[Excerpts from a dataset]
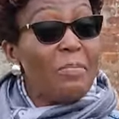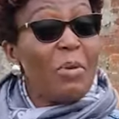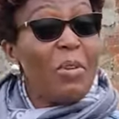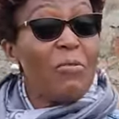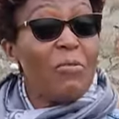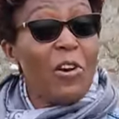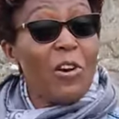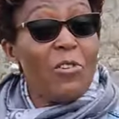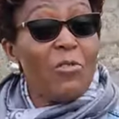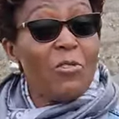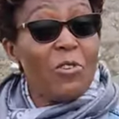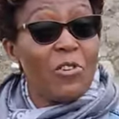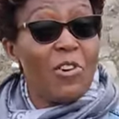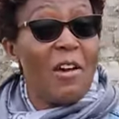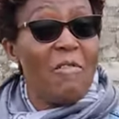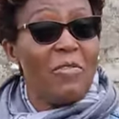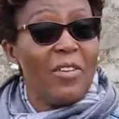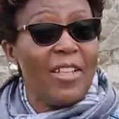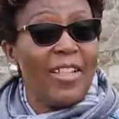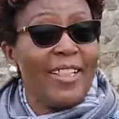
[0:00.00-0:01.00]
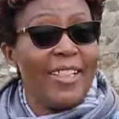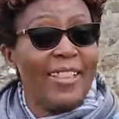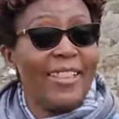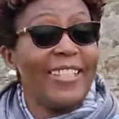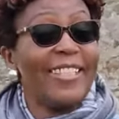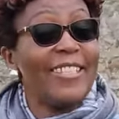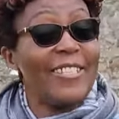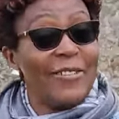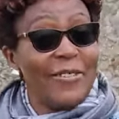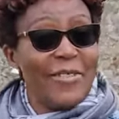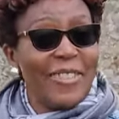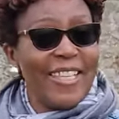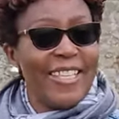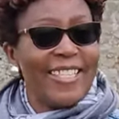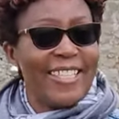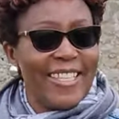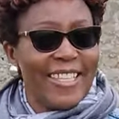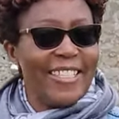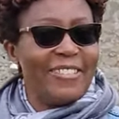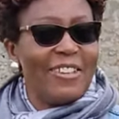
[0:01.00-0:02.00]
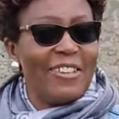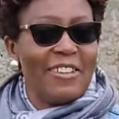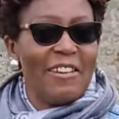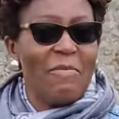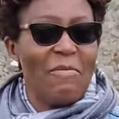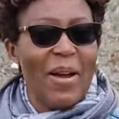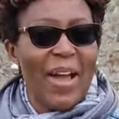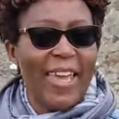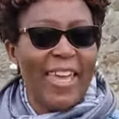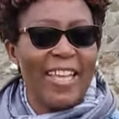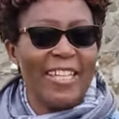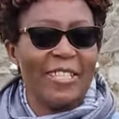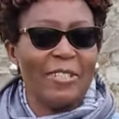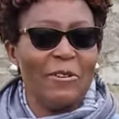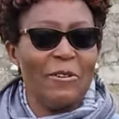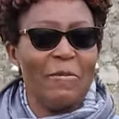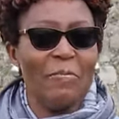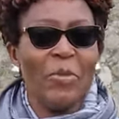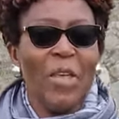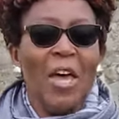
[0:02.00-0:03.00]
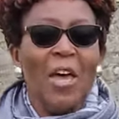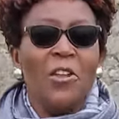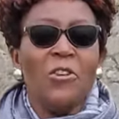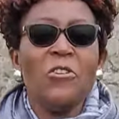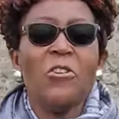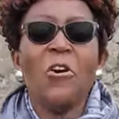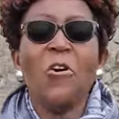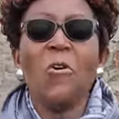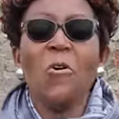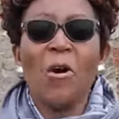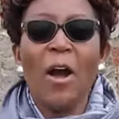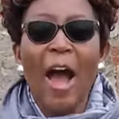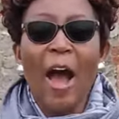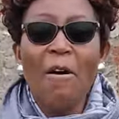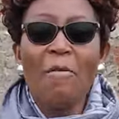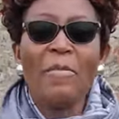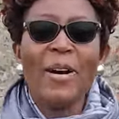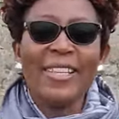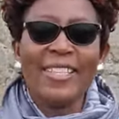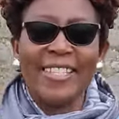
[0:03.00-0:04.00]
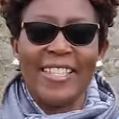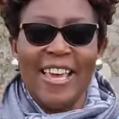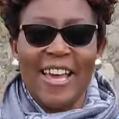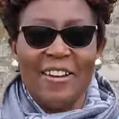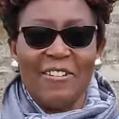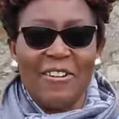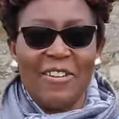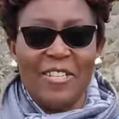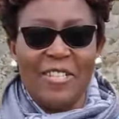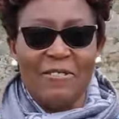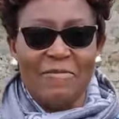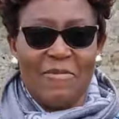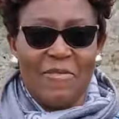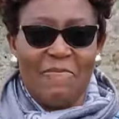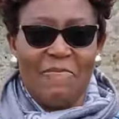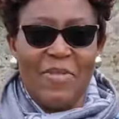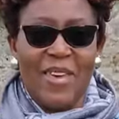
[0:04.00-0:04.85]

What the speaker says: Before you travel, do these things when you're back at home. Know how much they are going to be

DIRECTIONS. Skip every picture and transcribe the data above exactly.

ANSWER BOX.
[0:00.00-0:01.00]
[0:01.00-0:02.00]
[0:02.00-0:03.00]
[0:03.00-0:04.00]
[0:04.00-0:04.85]

What the speaker says: Before you travel, do these things when you're back at home. Know how much they are going to be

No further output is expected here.